All four of those promises have been broken. My first wife broke her promise by emotionally, verbally, and, occasionally, physically abusing me. I broke my promise to her by refusing to put up with it any longer. My second wife broke her promise to me by deciding not to stick by me when I fell into a depressive state in which I neglected her needs. I broke mine by refusing her advances after she came to the realization that she had, in her opinion, made a mistake.
I have made promises to other people along the way. I have told friends that I would always be there for them through thick and thin. I will always be there for you, no matter what. I have your back.
Sadly, life gets in the way. People change. Circumstances change. Emotions change. Always in motion is the future. Nobody can predict what life will throw at us. Just because you look into the future and don’t see any circumstance that would make you break your promise doesn’t mean that any such circumstance doesn’t exist. I have broken more promises in the last year than I care to admit and it has taught me to no longer make promises. I feel shame, utter shame, for the promises I have broken. I surely never meant to make promises I couldn’t keep, but that doesn’t absolve me from the mistakes I made in making them.

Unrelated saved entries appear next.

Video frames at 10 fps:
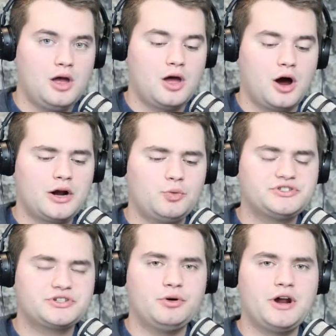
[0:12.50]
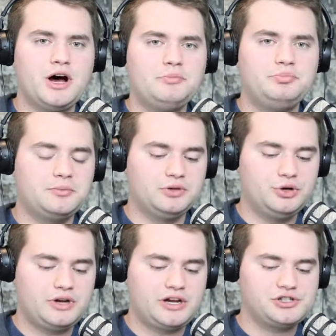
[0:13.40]
All right, what's going on, Big
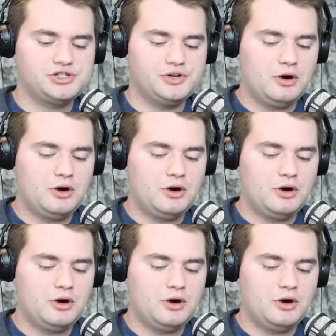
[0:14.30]
Blue Nation?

There is an old saying: never say never. The idea behind that saying is that you can never predict where life will take you and you should never rule out the possibility that you’ll do something that you wouldn’t consider doing in that very moment. For instance, after my first marriage ended I told everyone who would listen that I’d never get married again. Then I fell in love with my second wife. After the twins were born I said I’d never have another child. Then I married my second wife and had a third child. I once swore that I’d never wear flip-flops. They were ugly. Then I bought a pair to wear for a trip to Myrtle Beach and realized I enjoyed the laziness of putting on flip-flops over the annoying task of putting on shoes and socks. Hell, there was a time as a teenager when I swore I would never drink alcohol. I think we all know how that one turned out.
So I have learned to never say never. I have also learned to never say always. I no longer make promises to anybody. Even the simplest promise, born from the kindest place in your heart, can lead to heartache if you fail to follow through with it. Nothing is guaranteed. Absolutely nothing. This is a lesson I have learned the hard way. I have hurt people I never, ever dreamed of hurting. The hurt I have caused them has, in turn, caused me indescribable pain.
So, please, beware with your words. Your intentions may be pure, but the consequences could be dire.